Alexi & Lucy's JustGiving Page

Many thanks for all your support in the last few months. It continues to make a big difference. I'm not out of the woods yet but but am making good progress. More anon.

* Rolling Stones "Aftermath" track 6

Monday, 3 August 2015

D+11 - "Good News* "

My neutrophils are back!

Yesterday I had 0.1 which is the lowest level you can have. I had been told that after transplant the neutrophils might come and go for a bit before the new bone marrow gets properly established. However my sister Lucy's stem cells are absolute stars. Today I had a neutrophil level of 1.3 which is absolutely wonderful. A really good steep rise.

I still need to complete various courses of treatment, mainly the IV antibiotics so it is largely up to microbiology what happens next.

The important things are that I have a functioning bone marrow again and consequently the dangers from infection have fallen very dramatically.

* "Good News" - Good News Bible or Russell Howard's Good News - take your pick!

Sunday, 2 August 2015

D+10 - "A Day In The Life* " or life on the ward

I thought I would describe a day on the ward or rather a day in my room since I'm not allowed to leave this room whilst I'm neutropenic.

The day usually starts between about five and six thirty with observations (BP, pulse, O2 level and temperature) and the day's blood samples being taken. My first IVI starts at about six and lasts two hours, then there is a flush (saline IVI) to clear the drip line of the remaining drug. In this case an immunosuppressive agent to help me accept the donor cells. A second IVI for a further two hours for a different immunosuppressant follows straight away. Often there are little gaps between stopping one IVI whilst I wait for my nurse to be free so by the time the second treatment is through it usually time to run the first one again. What with a further flush this finishes about mid afternoon. Time for a shower

The room I'm in has an en-suite shower room as do all the rooms on the transplant ward. I'm very lucky to have a view from my bed through a window looking out onto lots of trees and rooftops which catch the every changing afternoon light, wonderful.

I have a PICC line in my right upper arm which has twin lumens so two preparations can be given at once. The line can stay in for months so this means I don't have to have so many needle punctures. It is an absolute godsend, much much better than a drip cannula.

In addition to all this IVI treatment I have to take oral medication, powders, liquids, pills, capsules, sub-cutaneous injections etc. Most days I have about fifteen or so different medications.

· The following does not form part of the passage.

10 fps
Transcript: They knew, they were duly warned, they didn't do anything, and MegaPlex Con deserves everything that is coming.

Whilst all this treatment is going on a nurse or health care assistant (HCA) has changed my bed, someone has brought in fresh water, breakfast has been served, lunch order taken, the room has been cleaned, someone changes the bins and perhaps a physio has been in. Twice a week there is a consultant ward round, on the other days a registrar comes round. All in all it is nonstop especially in the mornings.

On some days I need additional IVI treatment, antibiotics, vitamins, fluid replacement etc. In the evening I have further immunosuppressant IVIs which finish somewhere between one and four in the morning. Some days I need blood products, blood itself and or platelets. The latest finish for the day's treatment so far has been seven forty-five am!

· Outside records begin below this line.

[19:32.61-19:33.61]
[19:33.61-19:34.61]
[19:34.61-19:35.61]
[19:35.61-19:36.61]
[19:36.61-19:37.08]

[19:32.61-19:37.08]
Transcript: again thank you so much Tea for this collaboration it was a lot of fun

The biggest problem is sleeping. The constant interruptions make it difficult to say the least. Luckily I'm a good sleeper and can snatch short naps. Nevertheless there have been times when I've been desperate for sleep. I'm not complaining because I realise full well that all this is solely for my benefit.

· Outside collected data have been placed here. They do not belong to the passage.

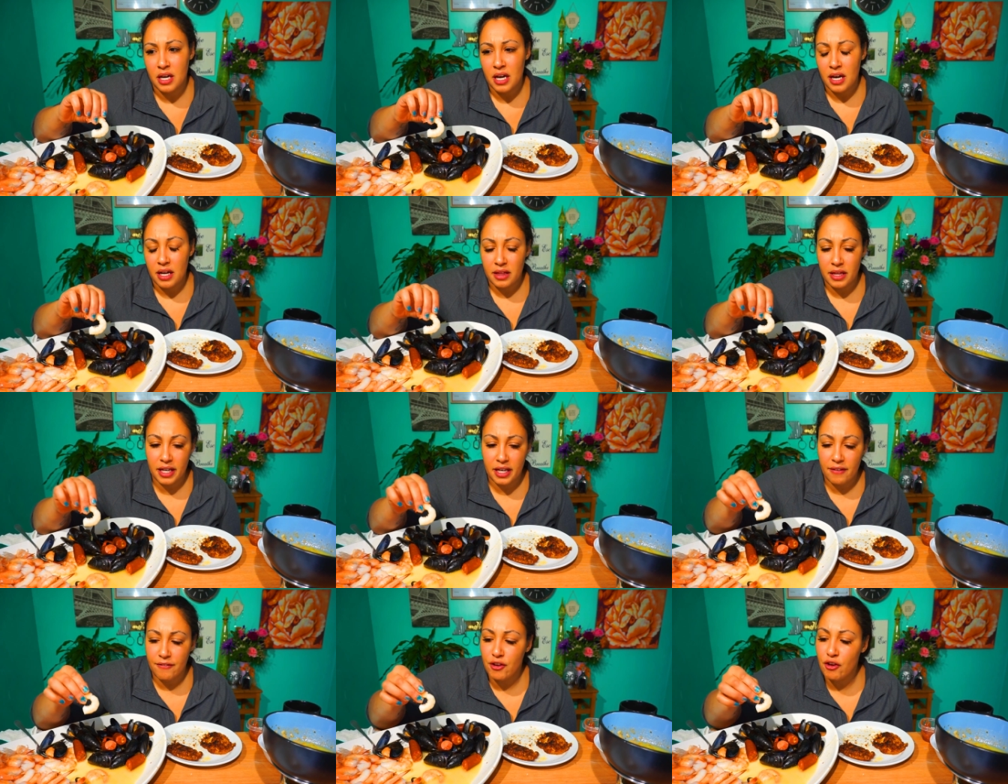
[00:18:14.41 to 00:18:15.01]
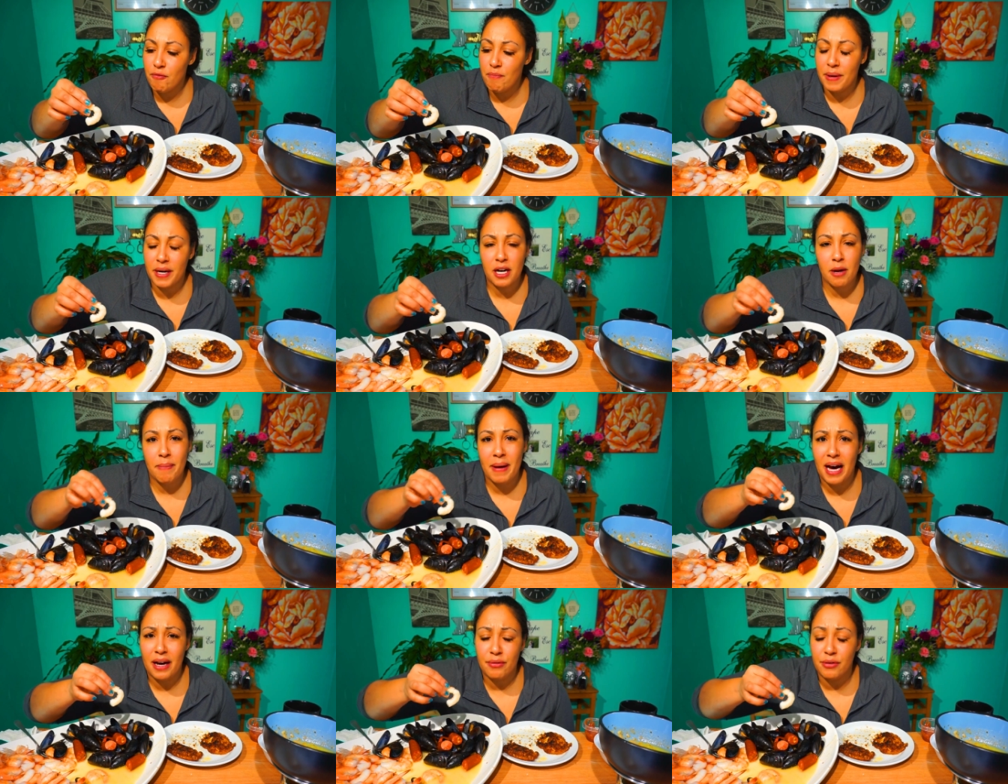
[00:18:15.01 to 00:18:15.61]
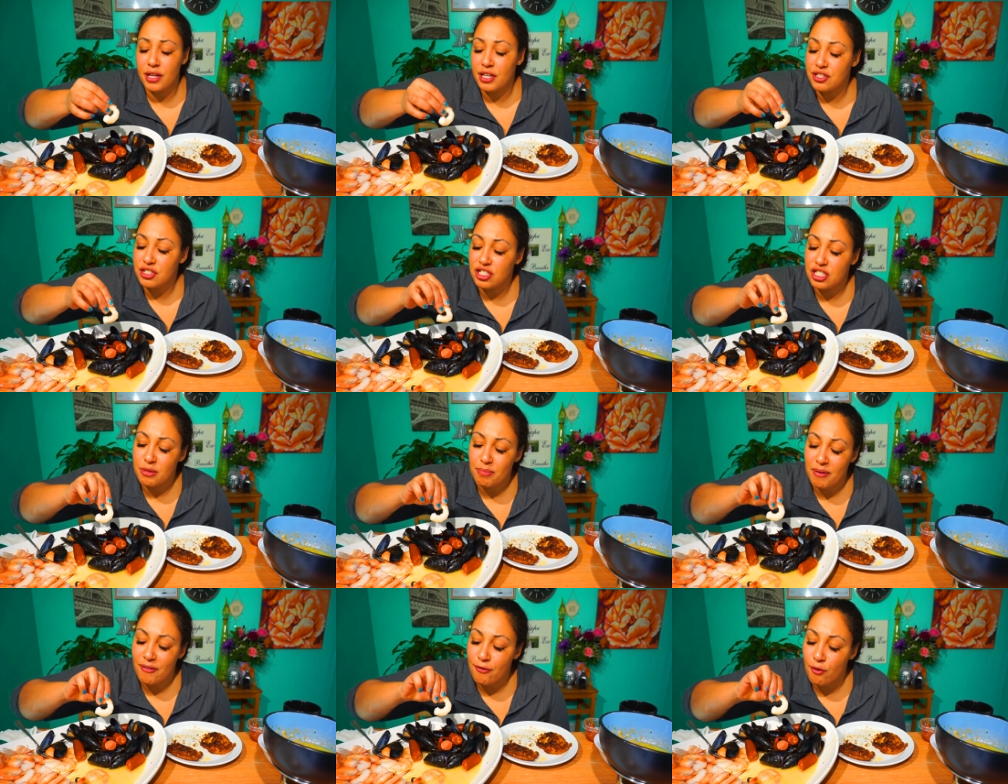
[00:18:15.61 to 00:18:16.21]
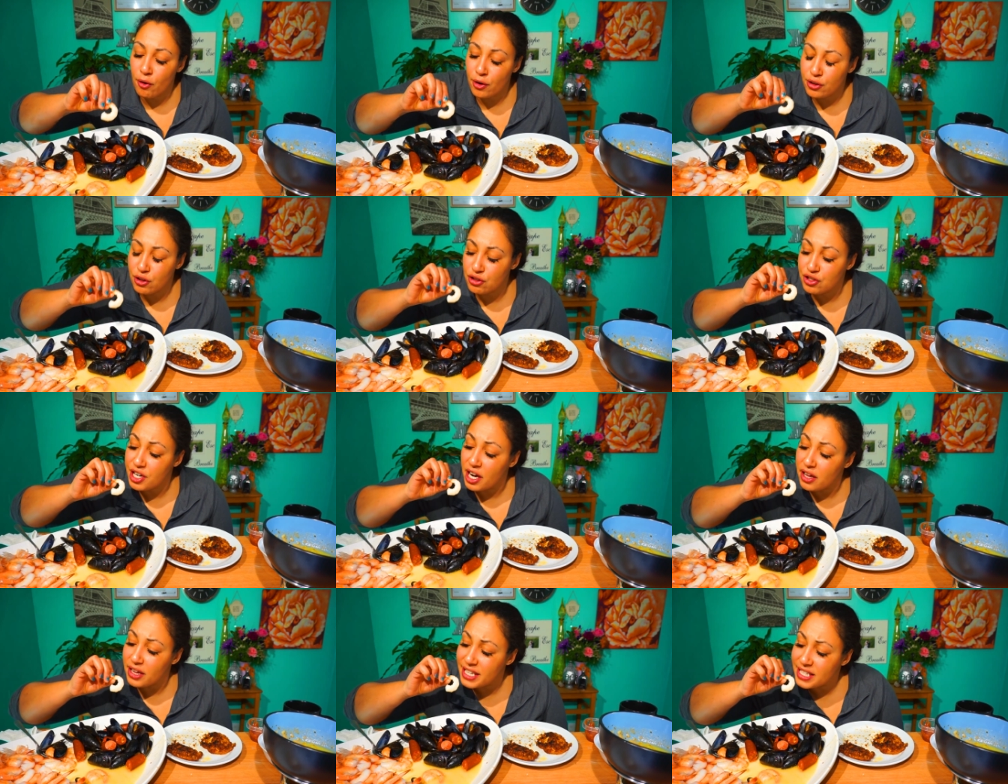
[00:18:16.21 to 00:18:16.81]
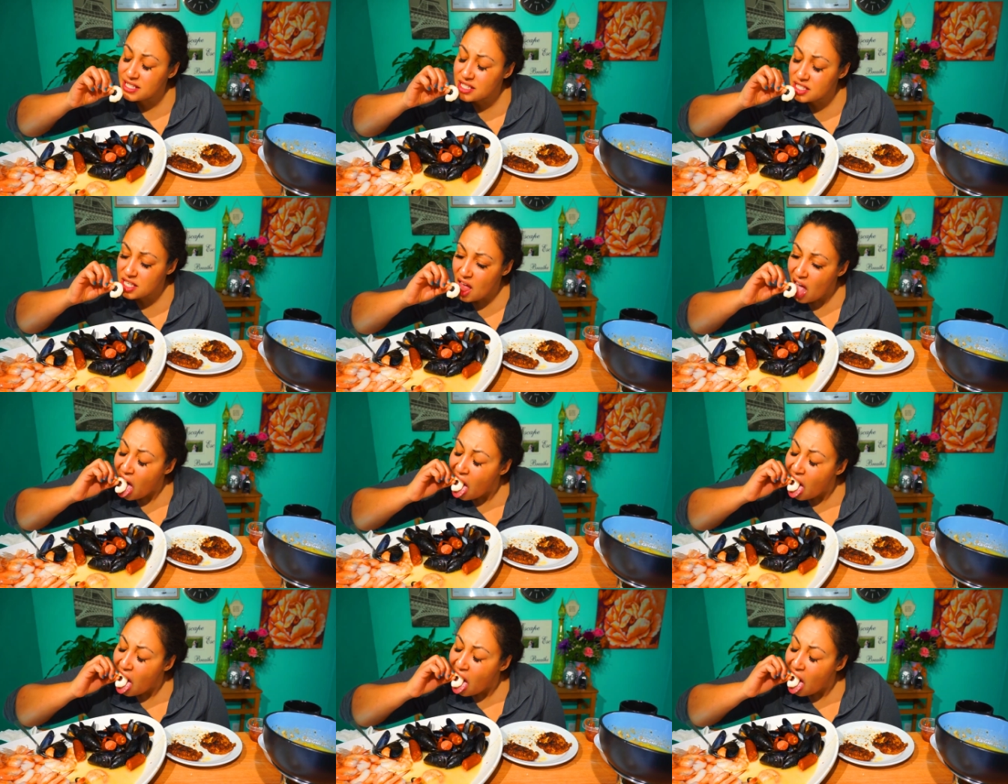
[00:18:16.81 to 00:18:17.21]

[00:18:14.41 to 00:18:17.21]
Like if you've been in a bad relationship before and you're jealous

One final word on cost.  I met a fellow patient a few weeks ago who was diagnosed whilst in the USA. It was deemed too risky to be flown home and the first cycle of chemotherapy for AML was given over there. The total bill was $700,000 for just the one cycle. The next three cycles will be on the NHS. What's more I had an additional very expensive drug which the Americans don't give despite the fact that the trials in France and the UK have been very promising. Thank goodness for the NHS.